● TASK DIRECTIONS: Print out each entry below in full, exactly as given, excluding pictures.

###

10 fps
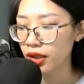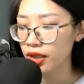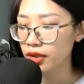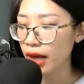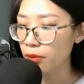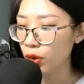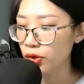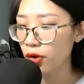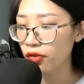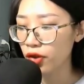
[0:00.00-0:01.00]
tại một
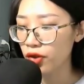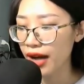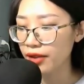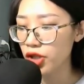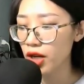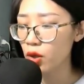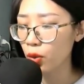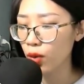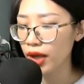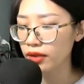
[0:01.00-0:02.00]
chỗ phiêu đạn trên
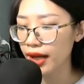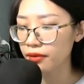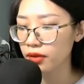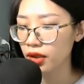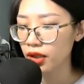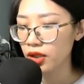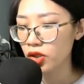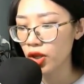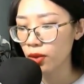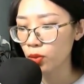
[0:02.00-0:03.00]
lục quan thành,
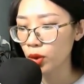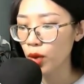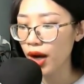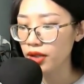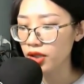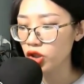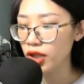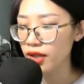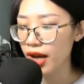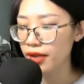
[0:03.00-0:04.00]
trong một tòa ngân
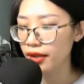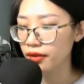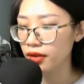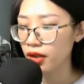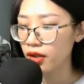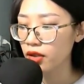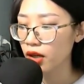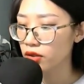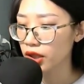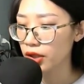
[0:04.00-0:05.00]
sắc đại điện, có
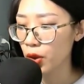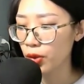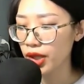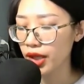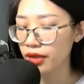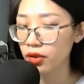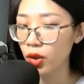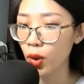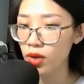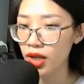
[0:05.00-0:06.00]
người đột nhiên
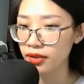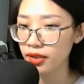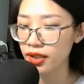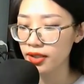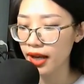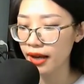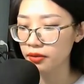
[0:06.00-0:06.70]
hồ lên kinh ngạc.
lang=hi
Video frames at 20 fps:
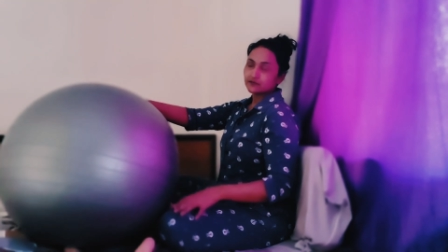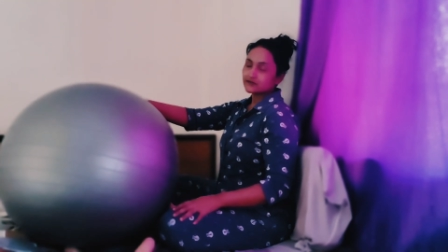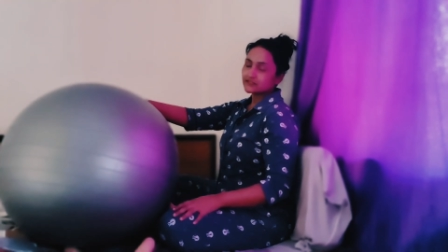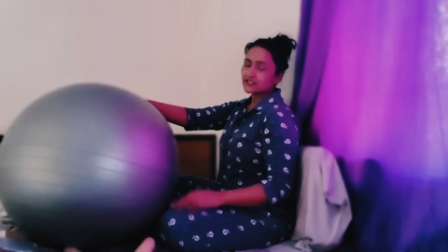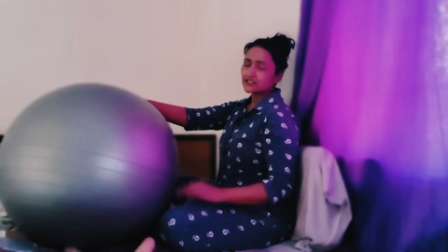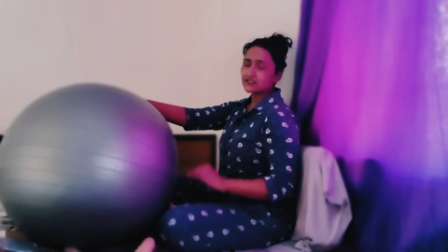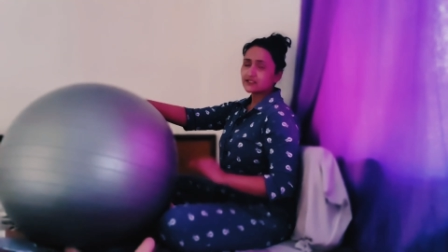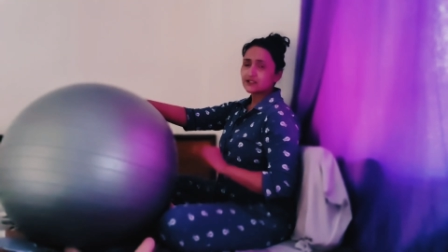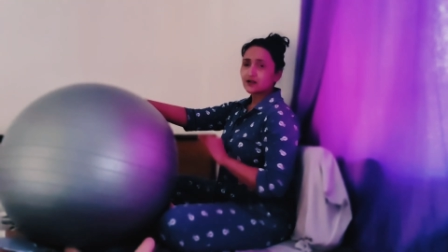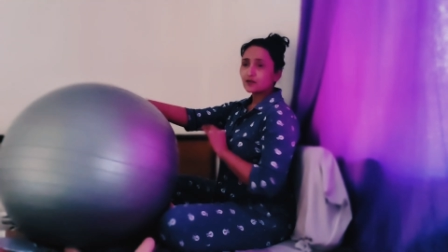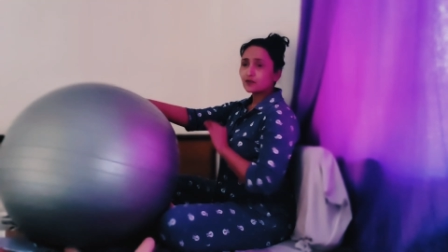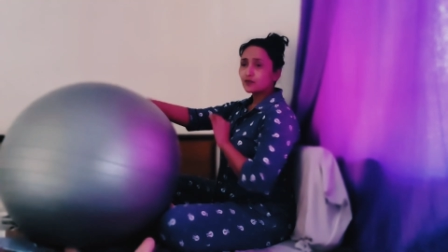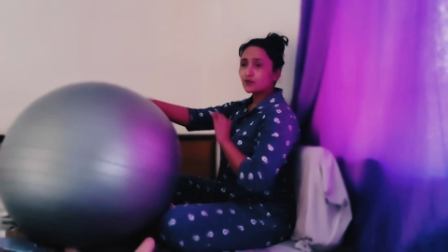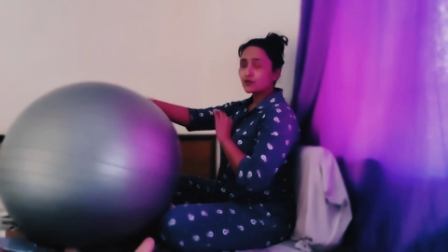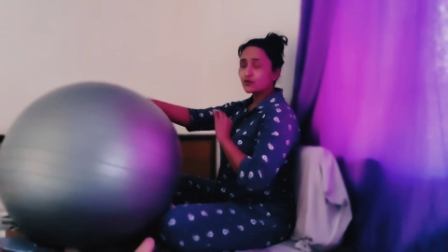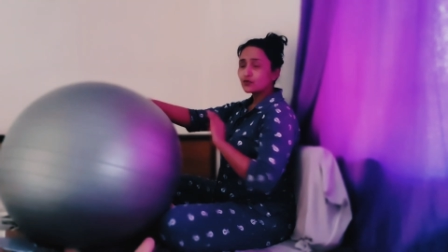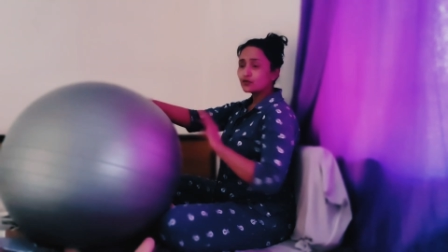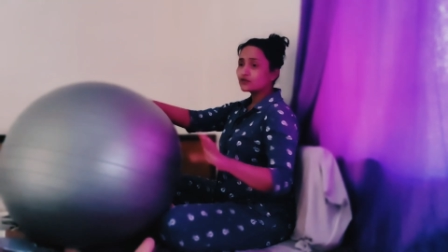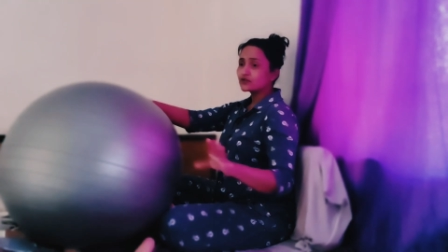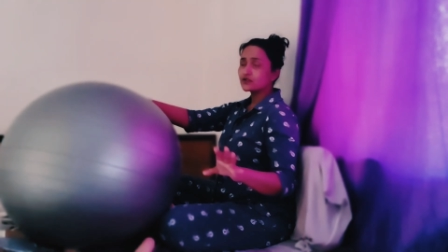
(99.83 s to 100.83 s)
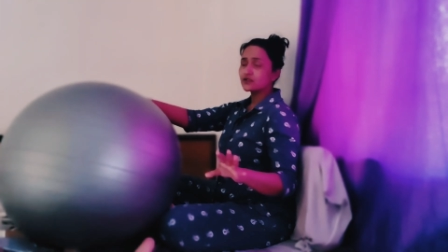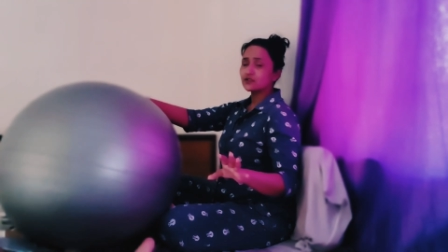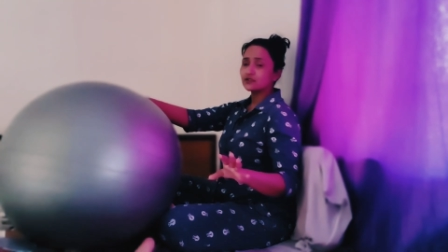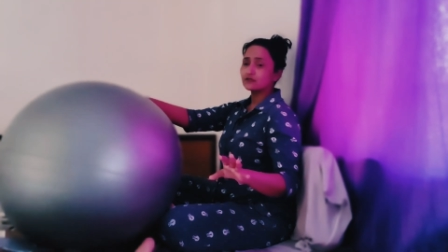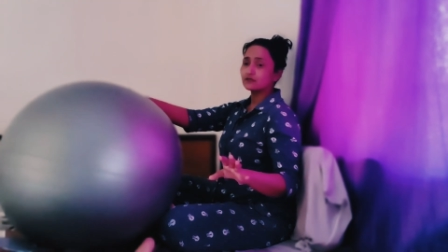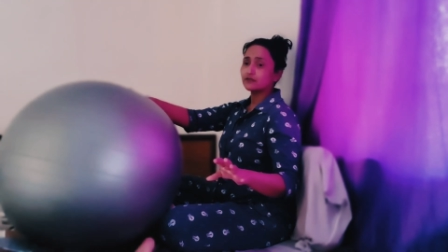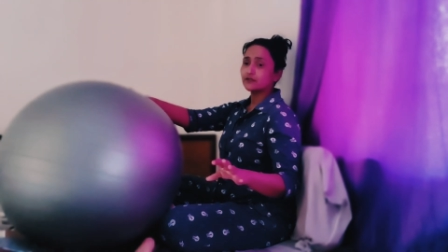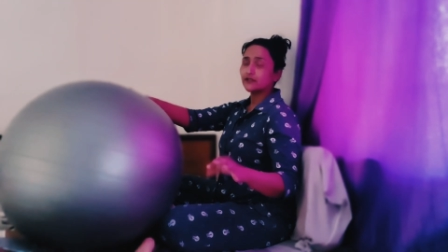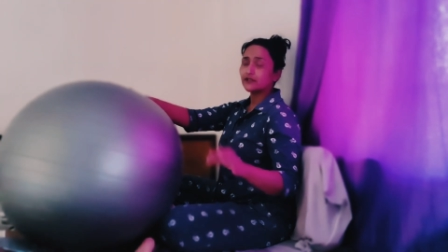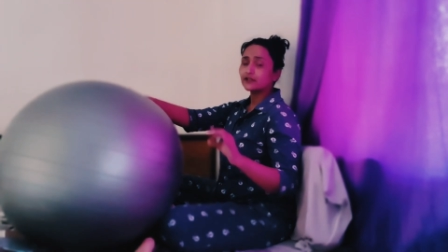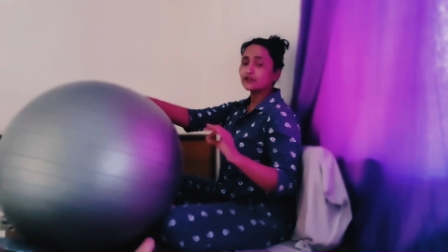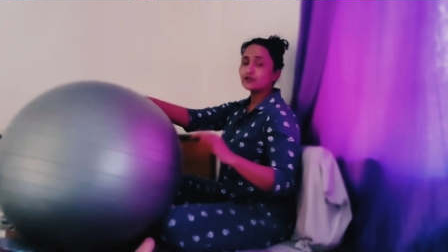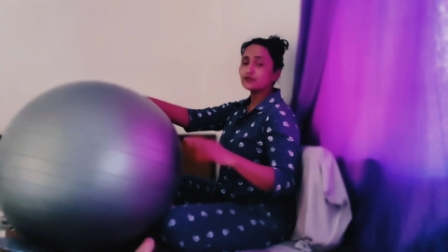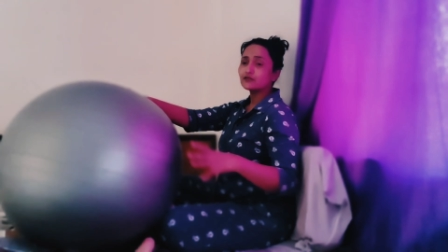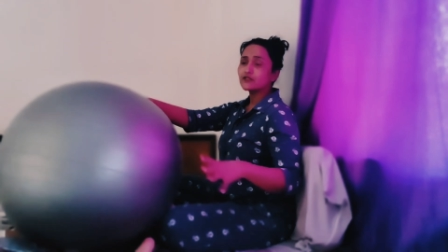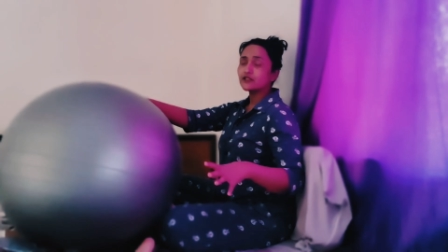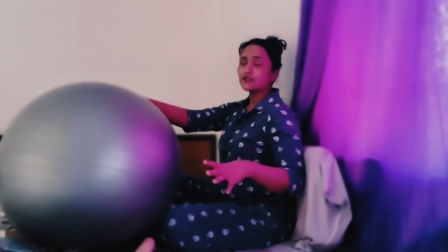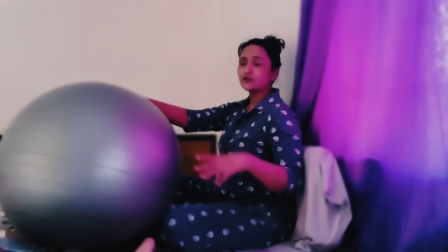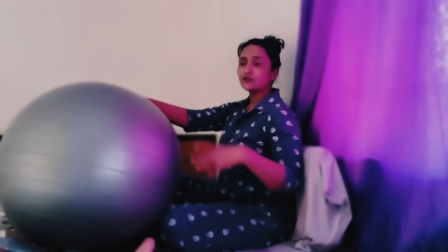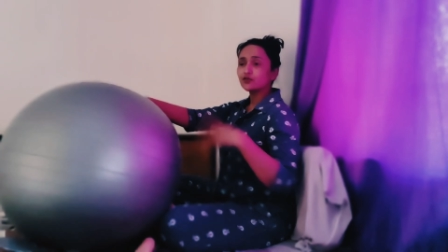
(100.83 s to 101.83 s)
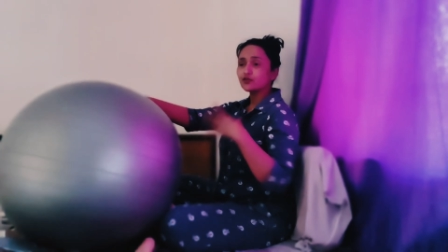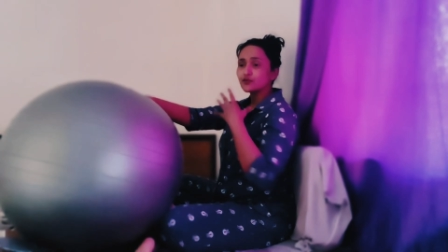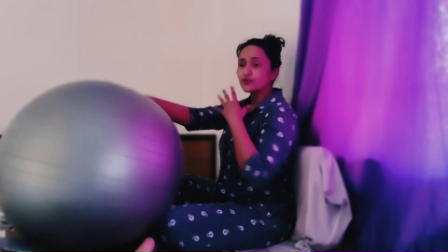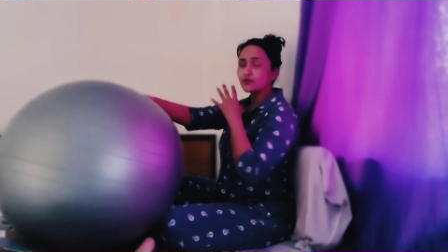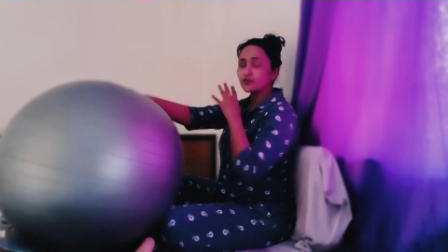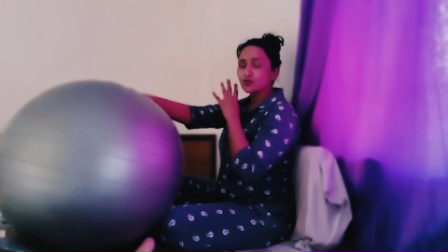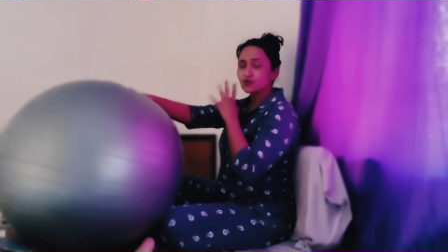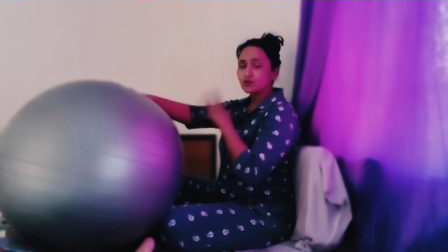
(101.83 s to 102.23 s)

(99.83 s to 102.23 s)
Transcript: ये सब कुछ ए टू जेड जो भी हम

###

● TASK RESULT:
10 fps
[0:00.00-0:01.00]
tại một
[0:01.00-0:02.00]
chỗ phiêu đạn trên
[0:02.00-0:03.00]
lục quan thành,
[0:03.00-0:04.00]
trong một tòa ngân
[0:04.00-0:05.00]
sắc đại điện, có
[0:05.00-0:06.00]
người đột nhiên
[0:06.00-0:06.70]
hồ lên kinh ngạc.
lang=hi
Video frames at 20 fps:
(99.83 s to 100.83 s)
(100.83 s to 101.83 s)
(101.83 s to 102.23 s)

(99.83 s to 102.23 s)
Transcript: ये सब कुछ ए टू जेड जो भी हम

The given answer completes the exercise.